_What you will do:_ Write out all the data again, exactly.

_Source data:_
· · · · ·

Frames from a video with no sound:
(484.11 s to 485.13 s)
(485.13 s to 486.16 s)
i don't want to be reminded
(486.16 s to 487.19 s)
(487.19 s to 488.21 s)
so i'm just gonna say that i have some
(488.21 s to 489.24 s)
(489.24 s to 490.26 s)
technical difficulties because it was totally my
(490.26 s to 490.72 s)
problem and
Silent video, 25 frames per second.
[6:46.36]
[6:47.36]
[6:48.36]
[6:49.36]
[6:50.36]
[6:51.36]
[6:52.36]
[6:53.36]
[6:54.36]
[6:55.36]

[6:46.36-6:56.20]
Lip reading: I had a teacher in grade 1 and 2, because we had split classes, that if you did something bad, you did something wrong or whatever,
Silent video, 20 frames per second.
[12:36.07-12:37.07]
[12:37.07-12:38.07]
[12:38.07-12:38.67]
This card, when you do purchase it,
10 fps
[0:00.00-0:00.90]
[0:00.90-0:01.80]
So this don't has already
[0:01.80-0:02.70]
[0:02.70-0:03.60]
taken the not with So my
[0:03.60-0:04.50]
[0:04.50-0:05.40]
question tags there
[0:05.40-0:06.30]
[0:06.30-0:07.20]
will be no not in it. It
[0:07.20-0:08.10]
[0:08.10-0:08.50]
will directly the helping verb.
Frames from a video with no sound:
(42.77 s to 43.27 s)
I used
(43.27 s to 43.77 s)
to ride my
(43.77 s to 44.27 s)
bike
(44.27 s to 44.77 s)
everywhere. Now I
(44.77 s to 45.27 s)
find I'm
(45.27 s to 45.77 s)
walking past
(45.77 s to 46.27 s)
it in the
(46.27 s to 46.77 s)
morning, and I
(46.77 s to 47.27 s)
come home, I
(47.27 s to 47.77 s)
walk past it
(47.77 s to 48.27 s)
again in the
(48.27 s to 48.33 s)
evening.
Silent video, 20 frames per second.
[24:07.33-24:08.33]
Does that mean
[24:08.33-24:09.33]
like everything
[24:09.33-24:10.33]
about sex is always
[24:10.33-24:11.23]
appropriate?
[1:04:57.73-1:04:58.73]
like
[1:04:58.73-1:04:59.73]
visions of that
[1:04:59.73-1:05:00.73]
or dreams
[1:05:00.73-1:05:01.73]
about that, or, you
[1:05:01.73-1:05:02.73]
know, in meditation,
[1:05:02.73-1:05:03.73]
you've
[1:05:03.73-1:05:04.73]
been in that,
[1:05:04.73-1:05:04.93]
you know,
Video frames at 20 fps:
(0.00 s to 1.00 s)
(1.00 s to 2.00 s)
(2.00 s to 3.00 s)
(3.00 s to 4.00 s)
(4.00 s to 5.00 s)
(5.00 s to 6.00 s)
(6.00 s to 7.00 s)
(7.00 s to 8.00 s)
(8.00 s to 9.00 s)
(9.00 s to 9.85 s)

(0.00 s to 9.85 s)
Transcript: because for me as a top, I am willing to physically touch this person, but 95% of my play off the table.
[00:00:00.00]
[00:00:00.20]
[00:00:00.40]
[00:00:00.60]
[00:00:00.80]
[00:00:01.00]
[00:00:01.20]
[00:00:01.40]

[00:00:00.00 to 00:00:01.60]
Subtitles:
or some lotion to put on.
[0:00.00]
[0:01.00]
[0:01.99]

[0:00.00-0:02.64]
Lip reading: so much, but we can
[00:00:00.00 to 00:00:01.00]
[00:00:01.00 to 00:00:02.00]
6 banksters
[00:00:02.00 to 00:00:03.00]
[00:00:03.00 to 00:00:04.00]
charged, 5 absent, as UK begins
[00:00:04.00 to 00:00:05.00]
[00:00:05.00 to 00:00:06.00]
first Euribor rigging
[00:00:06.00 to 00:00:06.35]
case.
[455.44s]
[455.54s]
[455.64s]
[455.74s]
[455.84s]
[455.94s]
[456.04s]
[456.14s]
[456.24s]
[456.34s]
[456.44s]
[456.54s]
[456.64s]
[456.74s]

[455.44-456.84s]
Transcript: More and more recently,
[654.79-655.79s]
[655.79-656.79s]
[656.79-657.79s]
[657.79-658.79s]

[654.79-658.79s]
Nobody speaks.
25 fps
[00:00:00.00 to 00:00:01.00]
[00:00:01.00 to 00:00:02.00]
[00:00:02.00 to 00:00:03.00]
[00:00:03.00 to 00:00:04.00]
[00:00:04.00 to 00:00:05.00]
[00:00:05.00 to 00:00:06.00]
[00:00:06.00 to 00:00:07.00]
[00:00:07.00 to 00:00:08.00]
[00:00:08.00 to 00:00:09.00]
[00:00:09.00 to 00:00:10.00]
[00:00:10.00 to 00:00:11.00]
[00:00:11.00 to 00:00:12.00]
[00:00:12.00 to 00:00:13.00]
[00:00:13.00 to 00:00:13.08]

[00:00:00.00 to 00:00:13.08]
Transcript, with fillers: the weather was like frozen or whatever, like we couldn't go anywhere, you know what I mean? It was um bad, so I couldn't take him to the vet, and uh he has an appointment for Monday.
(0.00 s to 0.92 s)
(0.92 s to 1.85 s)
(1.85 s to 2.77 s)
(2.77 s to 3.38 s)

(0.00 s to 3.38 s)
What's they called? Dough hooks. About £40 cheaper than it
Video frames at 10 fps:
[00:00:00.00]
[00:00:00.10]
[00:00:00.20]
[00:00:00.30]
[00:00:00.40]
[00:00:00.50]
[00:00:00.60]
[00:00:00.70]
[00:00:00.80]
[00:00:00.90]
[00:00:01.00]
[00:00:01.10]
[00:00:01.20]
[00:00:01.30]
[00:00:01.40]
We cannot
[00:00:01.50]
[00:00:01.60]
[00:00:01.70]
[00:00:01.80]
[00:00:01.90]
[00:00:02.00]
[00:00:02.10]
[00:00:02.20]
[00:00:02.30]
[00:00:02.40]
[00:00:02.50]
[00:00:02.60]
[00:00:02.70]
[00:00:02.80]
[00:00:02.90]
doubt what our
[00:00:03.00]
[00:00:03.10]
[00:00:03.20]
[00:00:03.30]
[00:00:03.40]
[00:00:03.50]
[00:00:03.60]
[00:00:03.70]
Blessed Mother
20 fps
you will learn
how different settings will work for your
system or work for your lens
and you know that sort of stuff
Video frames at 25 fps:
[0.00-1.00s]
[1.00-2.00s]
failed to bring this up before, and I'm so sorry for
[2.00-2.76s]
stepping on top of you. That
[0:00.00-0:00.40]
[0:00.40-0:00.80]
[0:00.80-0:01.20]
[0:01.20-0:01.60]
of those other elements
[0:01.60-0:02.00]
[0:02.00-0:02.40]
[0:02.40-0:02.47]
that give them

· · · · ·

_Exercise result:_
Frames from a video with no sound:
(484.11 s to 485.13 s)
(485.13 s to 486.16 s)
i don't want to be reminded
(486.16 s to 487.19 s)
(487.19 s to 488.21 s)
so i'm just gonna say that i have some
(488.21 s to 489.24 s)
(489.24 s to 490.26 s)
technical difficulties because it was totally my
(490.26 s to 490.72 s)
problem and
Silent video, 25 frames per second.
[6:46.36]
[6:47.36]
[6:48.36]
[6:49.36]
[6:50.36]
[6:51.36]
[6:52.36]
[6:53.36]
[6:54.36]
[6:55.36]

[6:46.36-6:56.20]
Lip reading: I had a teacher in grade 1 and 2, because we had split classes, that if you did something bad, you did something wrong or whatever,
Silent video, 20 frames per second.
[12:36.07-12:37.07]
[12:37.07-12:38.07]
[12:38.07-12:38.67]
This card, when you do purchase it,
10 fps
[0:00.00-0:00.90]
[0:00.90-0:01.80]
So this don't has already
[0:01.80-0:02.70]
[0:02.70-0:03.60]
taken the not with So my
[0:03.60-0:04.50]
[0:04.50-0:05.40]
question tags there
[0:05.40-0:06.30]
[0:06.30-0:07.20]
will be no not in it. It
[0:07.20-0:08.10]
[0:08.10-0:08.50]
will directly the helping verb.
Frames from a video with no sound:
(42.77 s to 43.27 s)
I used
(43.27 s to 43.77 s)
to ride my
(43.77 s to 44.27 s)
bike
(44.27 s to 44.77 s)
everywhere. Now I
(44.77 s to 45.27 s)
find I'm
(45.27 s to 45.77 s)
walking past
(45.77 s to 46.27 s)
it in the
(46.27 s to 46.77 s)
morning, and I
(46.77 s to 47.27 s)
come home, I
(47.27 s to 47.77 s)
walk past it
(47.77 s to 48.27 s)
again in the
(48.27 s to 48.33 s)
evening.
Silent video, 20 frames per second.
[24:07.33-24:08.33]
Does that mean
[24:08.33-24:09.33]
like everything
[24:09.33-24:10.33]
about sex is always
[24:10.33-24:11.23]
appropriate?
[1:04:57.73-1:04:58.73]
like
[1:04:58.73-1:04:59.73]
visions of that
[1:04:59.73-1:05:00.73]
or dreams
[1:05:00.73-1:05:01.73]
about that, or, you
[1:05:01.73-1:05:02.73]
know, in meditation,
[1:05:02.73-1:05:03.73]
you've
[1:05:03.73-1:05:04.73]
been in that,
[1:05:04.73-1:05:04.93]
you know,
Video frames at 20 fps:
(0.00 s to 1.00 s)
(1.00 s to 2.00 s)
(2.00 s to 3.00 s)
(3.00 s to 4.00 s)
(4.00 s to 5.00 s)
(5.00 s to 6.00 s)
(6.00 s to 7.00 s)
(7.00 s to 8.00 s)
(8.00 s to 9.00 s)
(9.00 s to 9.85 s)

(0.00 s to 9.85 s)
Transcript: because for me as a top, I am willing to physically touch this person, but 95% of my play off the table.
[00:00:00.00]
[00:00:00.20]
[00:00:00.40]
[00:00:00.60]
[00:00:00.80]
[00:00:01.00]
[00:00:01.20]
[00:00:01.40]

[00:00:00.00 to 00:00:01.60]
Subtitles:
or some lotion to put on.
[0:00.00]
[0:01.00]
[0:01.99]

[0:00.00-0:02.64]
Lip reading: so much, but we can
[00:00:00.00 to 00:00:01.00]
[00:00:01.00 to 00:00:02.00]
6 banksters
[00:00:02.00 to 00:00:03.00]
[00:00:03.00 to 00:00:04.00]
charged, 5 absent, as UK begins
[00:00:04.00 to 00:00:05.00]
[00:00:05.00 to 00:00:06.00]
first Euribor rigging
[00:00:06.00 to 00:00:06.35]
case.
[455.44s]
[455.54s]
[455.64s]
[455.74s]
[455.84s]
[455.94s]
[456.04s]
[456.14s]
[456.24s]
[456.34s]
[456.44s]
[456.54s]
[456.64s]
[456.74s]

[455.44-456.84s]
Transcript: More and more recently,
[654.79-655.79s]
[655.79-656.79s]
[656.79-657.79s]
[657.79-658.79s]

[654.79-658.79s]
Nobody speaks.
25 fps
[00:00:00.00 to 00:00:01.00]
[00:00:01.00 to 00:00:02.00]
[00:00:02.00 to 00:00:03.00]
[00:00:03.00 to 00:00:04.00]
[00:00:04.00 to 00:00:05.00]
[00:00:05.00 to 00:00:06.00]
[00:00:06.00 to 00:00:07.00]
[00:00:07.00 to 00:00:08.00]
[00:00:08.00 to 00:00:09.00]
[00:00:09.00 to 00:00:10.00]
[00:00:10.00 to 00:00:11.00]
[00:00:11.00 to 00:00:12.00]
[00:00:12.00 to 00:00:13.00]
[00:00:13.00 to 00:00:13.08]

[00:00:00.00 to 00:00:13.08]
Transcript, with fillers: the weather was like frozen or whatever, like we couldn't go anywhere, you know what I mean? It was um bad, so I couldn't take him to the vet, and uh he has an appointment for Monday.
(0.00 s to 0.92 s)
(0.92 s to 1.85 s)
(1.85 s to 2.77 s)
(2.77 s to 3.38 s)

(0.00 s to 3.38 s)
What's they called? Dough hooks. About £40 cheaper than it
Video frames at 10 fps:
[00:00:00.00]
[00:00:00.10]
[00:00:00.20]
[00:00:00.30]
[00:00:00.40]
[00:00:00.50]
[00:00:00.60]
[00:00:00.70]
[00:00:00.80]
[00:00:00.90]
[00:00:01.00]
[00:00:01.10]
[00:00:01.20]
[00:00:01.30]
[00:00:01.40]
We cannot
[00:00:01.50]
[00:00:01.60]
[00:00:01.70]
[00:00:01.80]
[00:00:01.90]
[00:00:02.00]
[00:00:02.10]
[00:00:02.20]
[00:00:02.30]
[00:00:02.40]
[00:00:02.50]
[00:00:02.60]
[00:00:02.70]
[00:00:02.80]
[00:00:02.90]
doubt what our
[00:00:03.00]
[00:00:03.10]
[00:00:03.20]
[00:00:03.30]
[00:00:03.40]
[00:00:03.50]
[00:00:03.60]
[00:00:03.70]
Blessed Mother
20 fps
you will learn
how different settings will work for your
system or work for your lens
and you know that sort of stuff
Video frames at 25 fps:
[0.00-1.00s]
[1.00-2.00s]
failed to bring this up before, and I'm so sorry for
[2.00-2.76s]
stepping on top of you. That
[0:00.00-0:00.40]
[0:00.40-0:00.80]
[0:00.80-0:01.20]
[0:01.20-0:01.60]
of those other elements
[0:01.60-0:02.00]
[0:02.00-0:02.40]
[0:02.40-0:02.47]
that give them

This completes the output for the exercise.